# GOP challenger tries to link Kerry to financial crisis



## kwflatbed (Dec 29, 2004)

*Cites advocacy for Fannie Mae, stock in AIG*









By John C. Drake

Globe Staff / October 9, 2008

Republican Senate candidate Jeff Beatty tried to tie incumbent Democrat John Kerry to the economic crisis yesterday, saying Kerry failed the state in the 1990s by advocating for Fannie Mae and Freddie Mac to enter the subprime mortgage market.
Beatty also denounced Kerry for owning stock in the insurer AIG and for accepting campaign contributions from people employed on Wall Street and other sectors of the financial industry.
"He seems to be taking care of his political interest, and he seems to be taking care of special interests," Beatty, a national security consultant from Harwich, said at a press conference at the State House. "I don't see where he's taking care of the interests of the people of Massachusetts."
AIG received an $85 billion bailout from the Federal Reserve last month, and the government took over Fannie Mae and Freddie Mac to keep the mortgage giants from failing.
Beatty resurrected a 1999 article in a now-defunct journal called "Mortgage-Backed Securities Letter" about a letter Kerry wrote to regulators urging Fannie Mae and Freddie Mac to expand their role in the subprime market, even though Kerry in the letter also called for safeguards and transparency in the industry.
Beatty also said Kerry was compromised when he blocked legislation in 2000 that would have stripped $150 million in Big Dig-related funding from AIG because disclosures show Kerry personally owns about $2 million in AIG stock.
"This to me is a serious conflict of interest," Beatty said, calling on Kerry to sell his AIG stock and donate some $44,000 in campaign contributions from employees of AIG, most of which was received in 2004 during his presidential campaign, to homeowners facing foreclosure. "He has certainly earned the title of Senator 'Cash and Kerry.' "
Kerry campaign spokeswoman Brigid O'Rourke dismissed the allegations.
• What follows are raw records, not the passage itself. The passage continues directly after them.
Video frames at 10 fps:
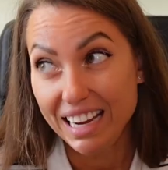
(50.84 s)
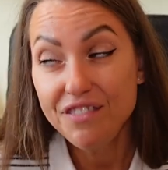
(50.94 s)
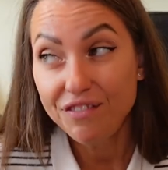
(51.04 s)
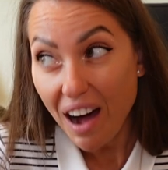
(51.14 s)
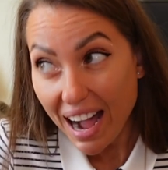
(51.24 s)
In
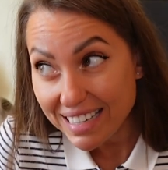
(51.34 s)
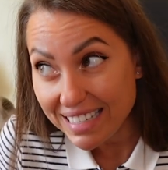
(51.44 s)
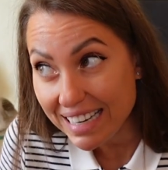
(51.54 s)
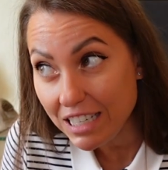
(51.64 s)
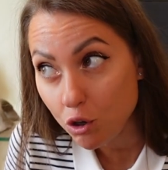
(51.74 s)
fact,
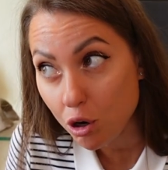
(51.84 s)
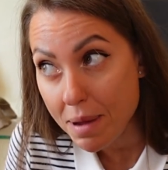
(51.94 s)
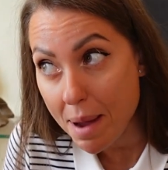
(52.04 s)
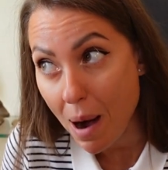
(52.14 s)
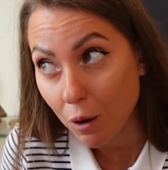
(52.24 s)
it took
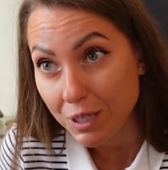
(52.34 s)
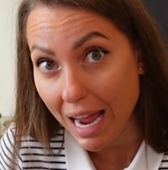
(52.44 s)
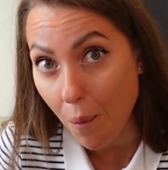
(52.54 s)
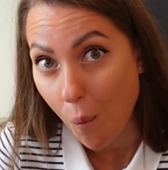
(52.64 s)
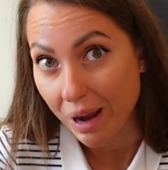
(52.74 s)
me about
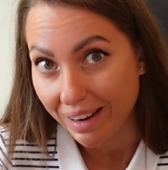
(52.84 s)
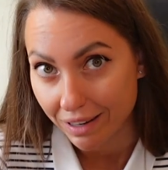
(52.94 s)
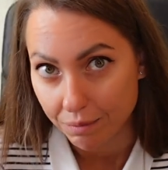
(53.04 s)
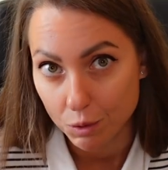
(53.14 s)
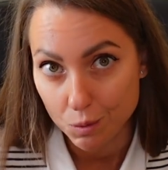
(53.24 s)
a week
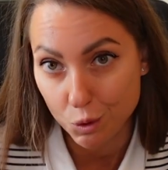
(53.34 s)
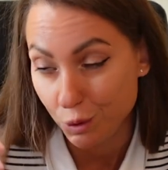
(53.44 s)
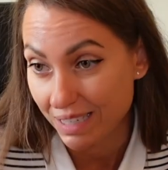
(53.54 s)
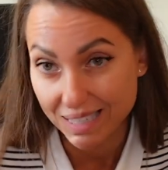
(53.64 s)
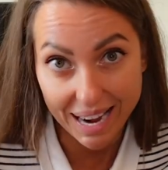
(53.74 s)
to
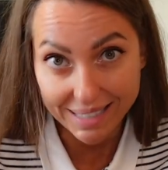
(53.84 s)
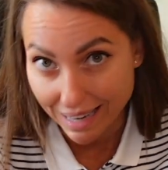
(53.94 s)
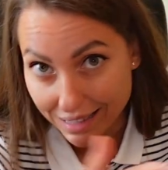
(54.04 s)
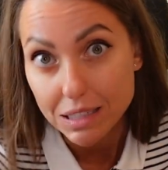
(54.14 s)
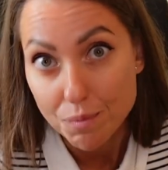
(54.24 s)
decide
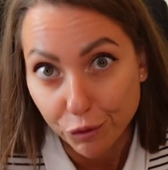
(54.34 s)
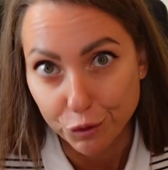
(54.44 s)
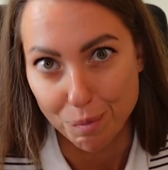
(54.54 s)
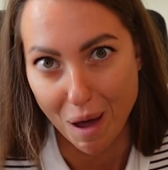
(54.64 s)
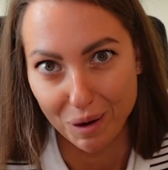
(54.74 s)
and move
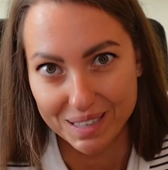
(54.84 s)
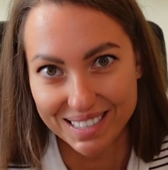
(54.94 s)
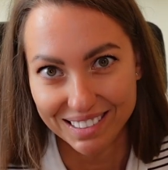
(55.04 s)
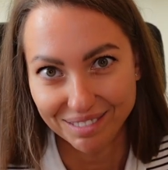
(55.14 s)
to Paris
She said Kerry never did favors for AIG.
"In case Jeff Beatty hasn't noticed, that AIG stock he's talking about isn't looking so hot these days - sort of like his favorite baseball team, the New York Yankees," O'Rourke said. "Instead of playing phony political games with Jeff Beatty, John Kerry would rather concentrate on the work he's been doing for our state's troubled homeowners."
In his uphill battle to knock off the Bay State's 24-year incumbent junior senator, Beatty has recycled previous attacks on Kerry from his presidential run in 2004 and his just-finished primary campaign.
Beatty faces long odds. Recent polls conducted by the research firms Rasmussen Reports and SurveyUSA show Kerry holding more than a 30-point lead over his challenger. The two will face off in a pair of debates before the Nov. 4 election, one radio exchange on WTKK-FM and a televised debate on NECN.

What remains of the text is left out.